The observed heterogeneity in symptoms of BUD indicates that multiple neurobiologic mechanisms are impaired in those with the disorder. “Identifying the sources or degree of heterogeneity that are relevant to causation or clinical care will be one of the crucial tasks and tests of precision medicine,” according to the investigators.2
As there are multiple causes that may underlie SUD symptoms (such as childhood trauma, genetic predisposition, and stressful life events), multiple causal pathways for SUDs likely exist. There is a need to elucidate “how risk factors interact with one another in each person to lead to the development of SUDs and psychiatric disorders more generally.” Such insight would help to guide prevention efforts and strengthen the foundation of precision medicine.
The researchers point in their editorial to several areas of focus for future research:
- The natural history of BUD, such as predictors of use and transition to BUD
- The stability of BUD symptoms over time
- Consequences of BUD and the extent of functional impairment because “these are crucial determinants in accepting behaviors as evidence of disorder status”
- Comorbidity of BUD with other SUDs or psychiatric disorders and related implications for causal mechanisms, assessment, and treatment
- Studies that connect these epidemiologic observations with clinical and neuroscience research, such as investigating whether associations between specific brain pathways and certain diagnostic criteria in BUD are similar to those of other SUDs
“As we continue to delineate different levels of description and explanation of what an SUD or (more broadly) an addictive disorder is, the questions raised by the study of Lee et al suggest exciting opportunities for nosological research, precision epidemiology, neurobiology, and intervention development,” they concluded. “Iteratively answering those questions should help advance science and, more importantly, improve the health of individuals with substance use disorders and other psychiatric disorders.”
References
- Centers for Disease Control and Prevention. Betel Quid with Tobacco (Gutka). https://www.cdc.gov/tobacco/data_statistics/fact_sheets/smokeless/betel_quid/index.htm. Updated December 1, 2016. Accessed on March 14, 2018.

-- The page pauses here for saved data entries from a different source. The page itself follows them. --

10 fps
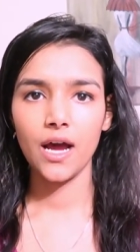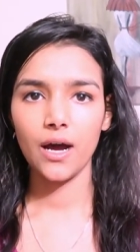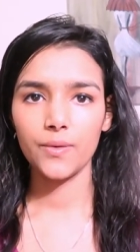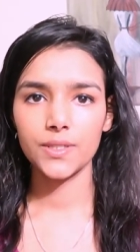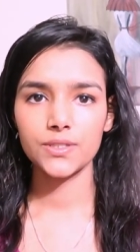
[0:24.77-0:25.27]

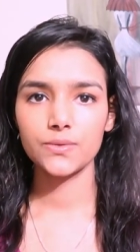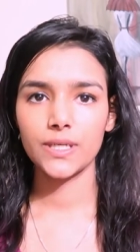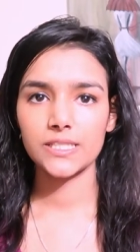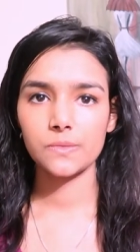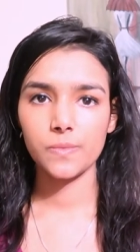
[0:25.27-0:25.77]
I want to
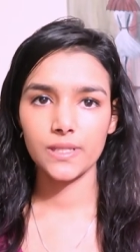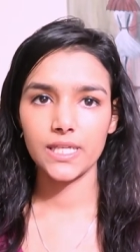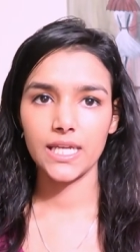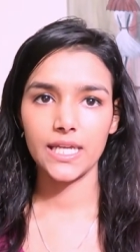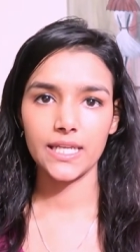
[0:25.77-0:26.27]

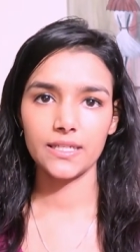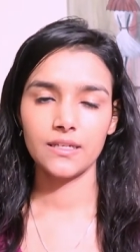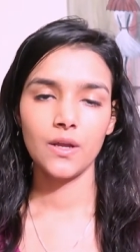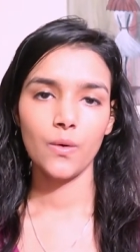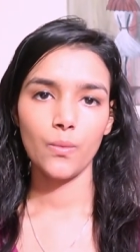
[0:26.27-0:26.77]
explain
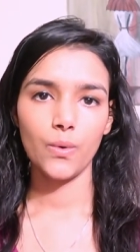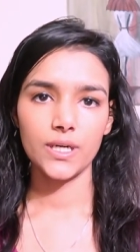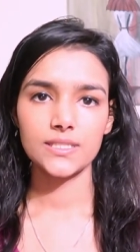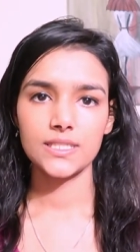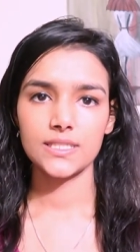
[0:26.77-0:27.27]

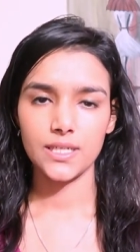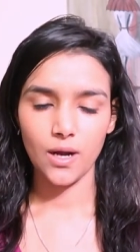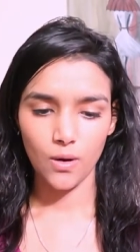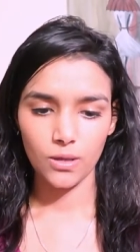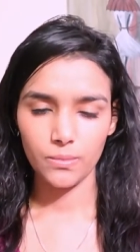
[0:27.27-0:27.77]
what is it
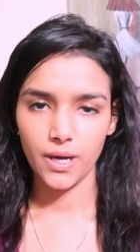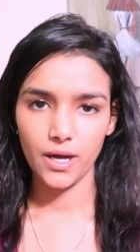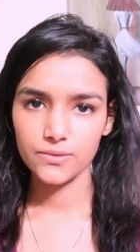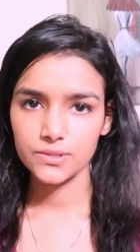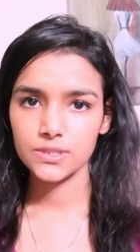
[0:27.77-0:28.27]
all
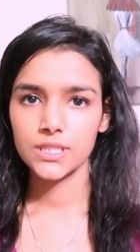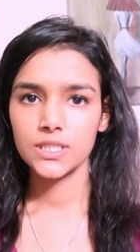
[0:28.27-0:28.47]
about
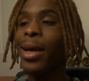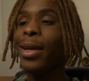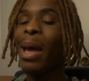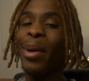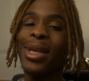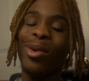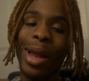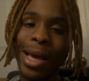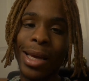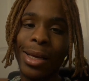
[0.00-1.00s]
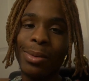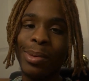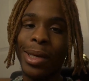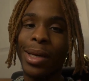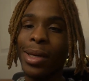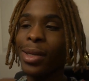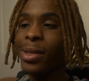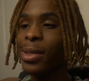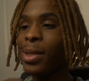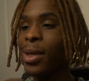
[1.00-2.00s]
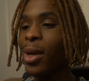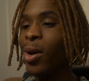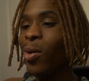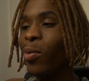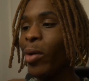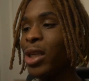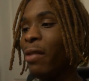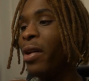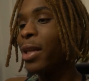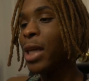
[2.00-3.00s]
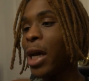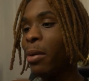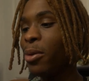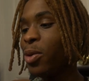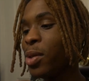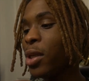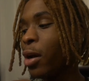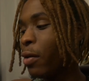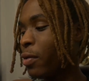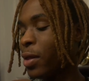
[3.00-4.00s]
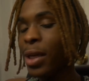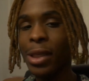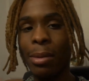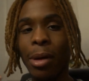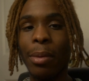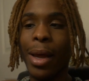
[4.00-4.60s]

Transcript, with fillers: Not because I don't like it, because I try to find a time to do stuff, things come up.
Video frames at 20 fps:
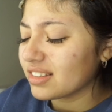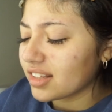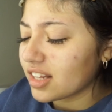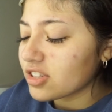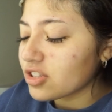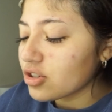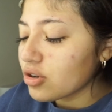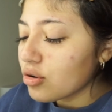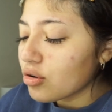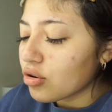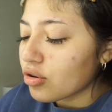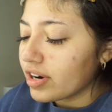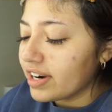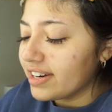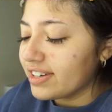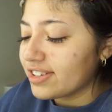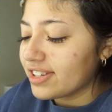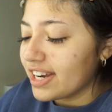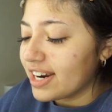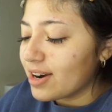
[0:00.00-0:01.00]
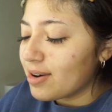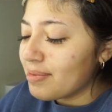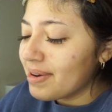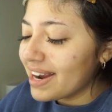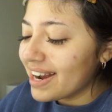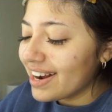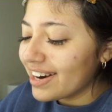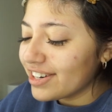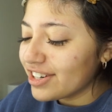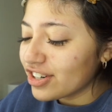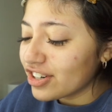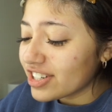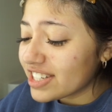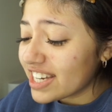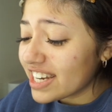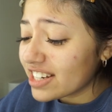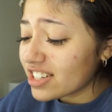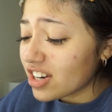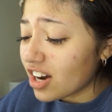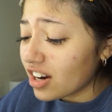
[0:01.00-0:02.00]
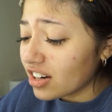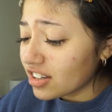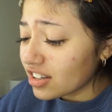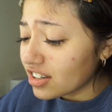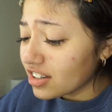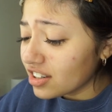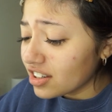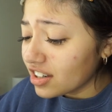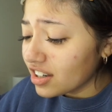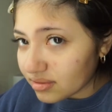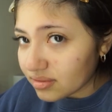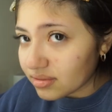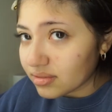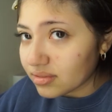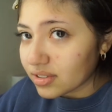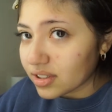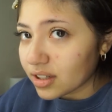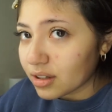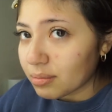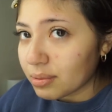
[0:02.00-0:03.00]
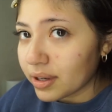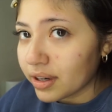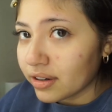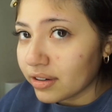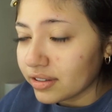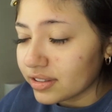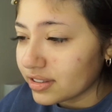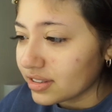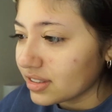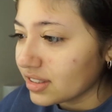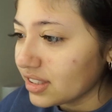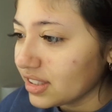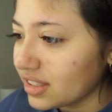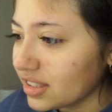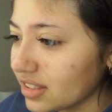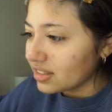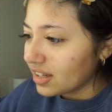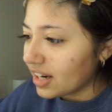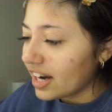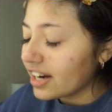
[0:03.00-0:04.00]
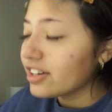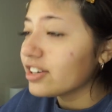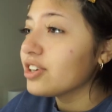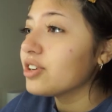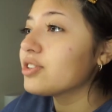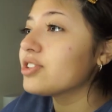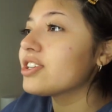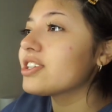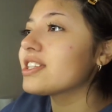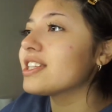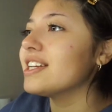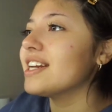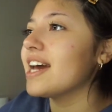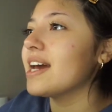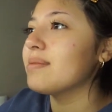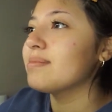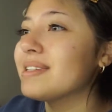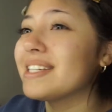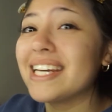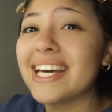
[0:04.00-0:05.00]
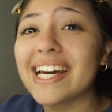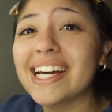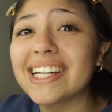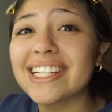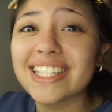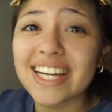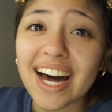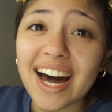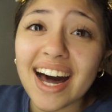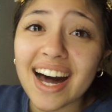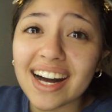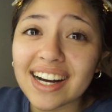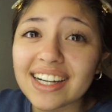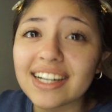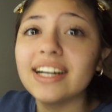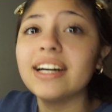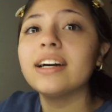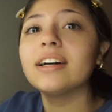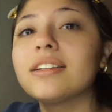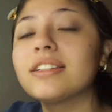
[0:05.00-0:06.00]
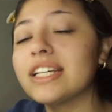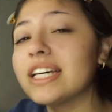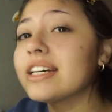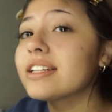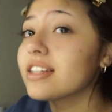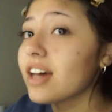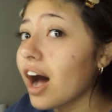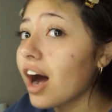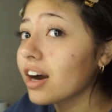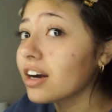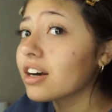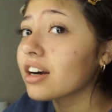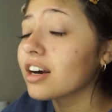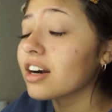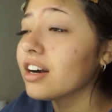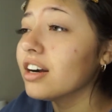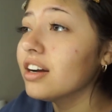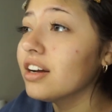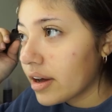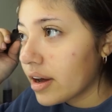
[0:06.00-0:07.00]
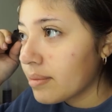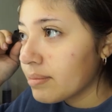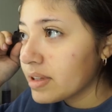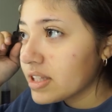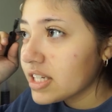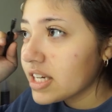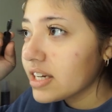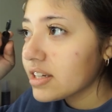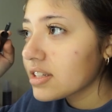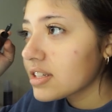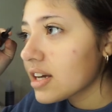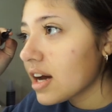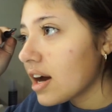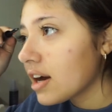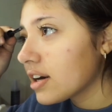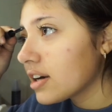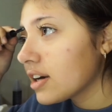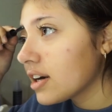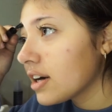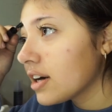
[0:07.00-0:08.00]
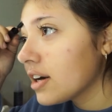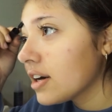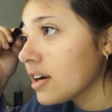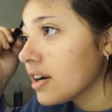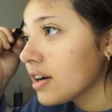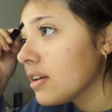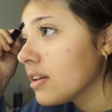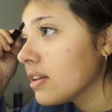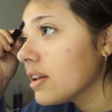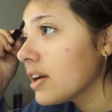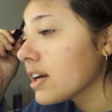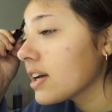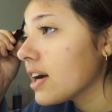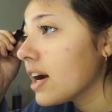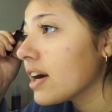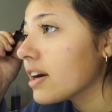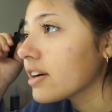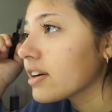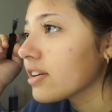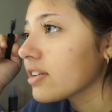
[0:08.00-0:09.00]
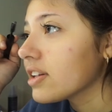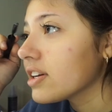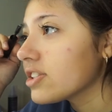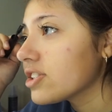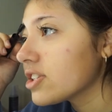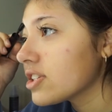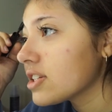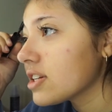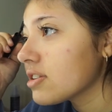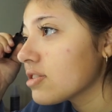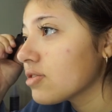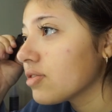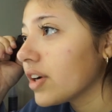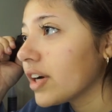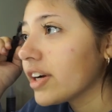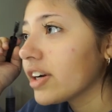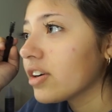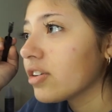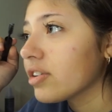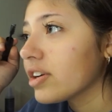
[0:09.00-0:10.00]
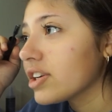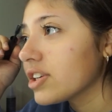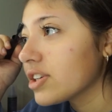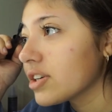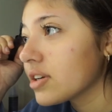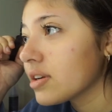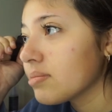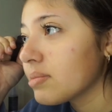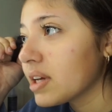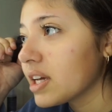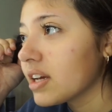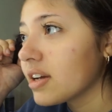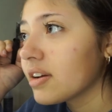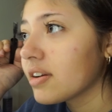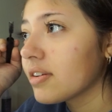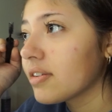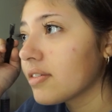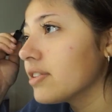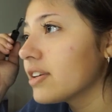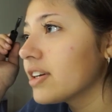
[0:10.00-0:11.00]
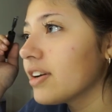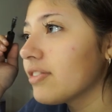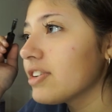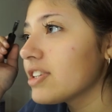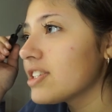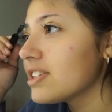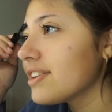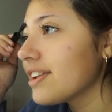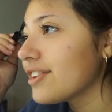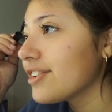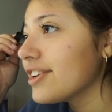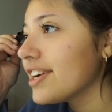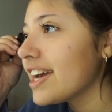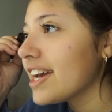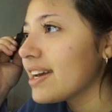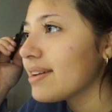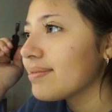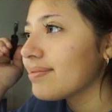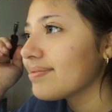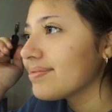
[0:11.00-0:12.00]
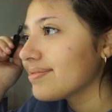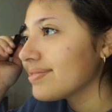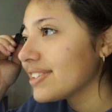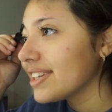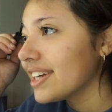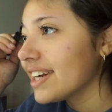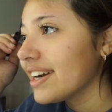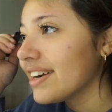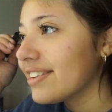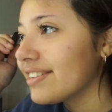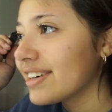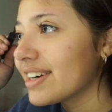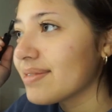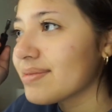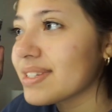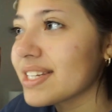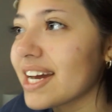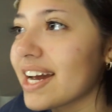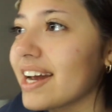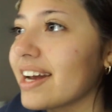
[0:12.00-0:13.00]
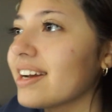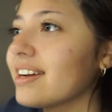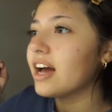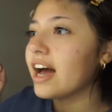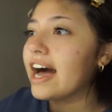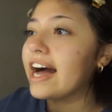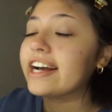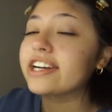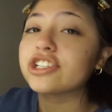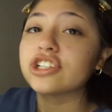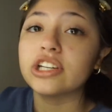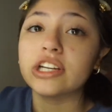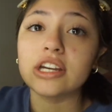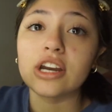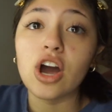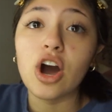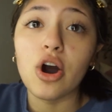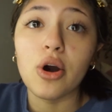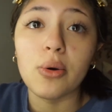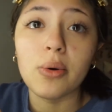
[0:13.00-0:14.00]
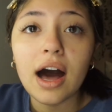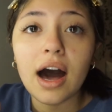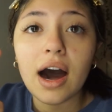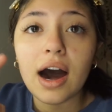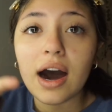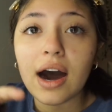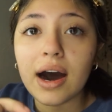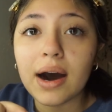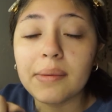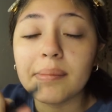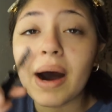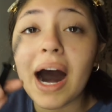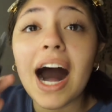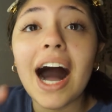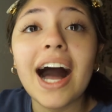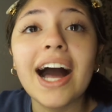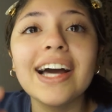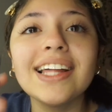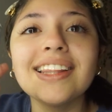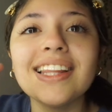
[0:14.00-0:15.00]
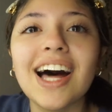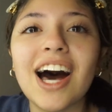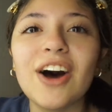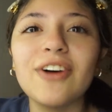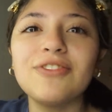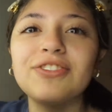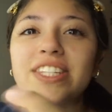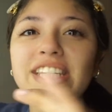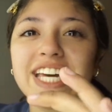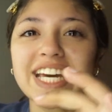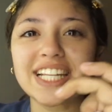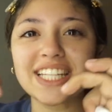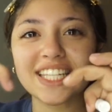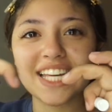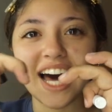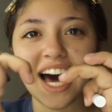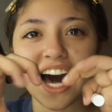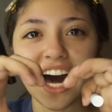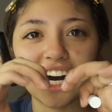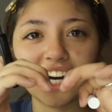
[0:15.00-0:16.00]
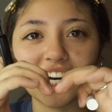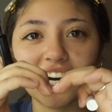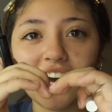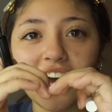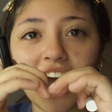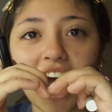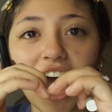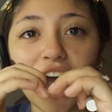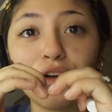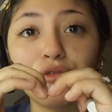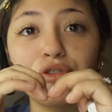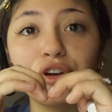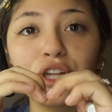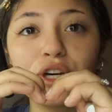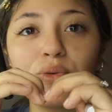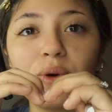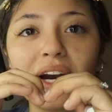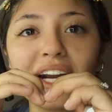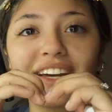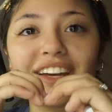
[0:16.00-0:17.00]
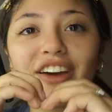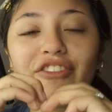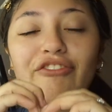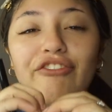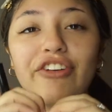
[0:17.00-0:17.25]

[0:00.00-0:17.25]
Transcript: That's so cringe. Like, oh my god, you're a TikToker? Like apparently, I don't know, just the name TikTok, TikToker. I'm a TikToker. Like, I don't know, that just sounds very cringe to me. Give us another name. You know what I'm saying? Actually, no. Um, I love TikTok. I really want to get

- Blanco C, Compton WM, Lopez MF. What is an addictive disorder? JAMA Psychiatry. 2018;75(3):229-230.
- Lee CH, Ko AMS, Yang FM, et al. Association of DSM-5 betel-quid use disorder with oral potentially malignant disorder in 6 betel-quid endemic Asian populations. JAMA Psychiatry. 2018;75(3):261-269.
- Collins FS, Varmus H. A new initiative on precision medicine. N Engl J Med. 2015;372(9):793-795.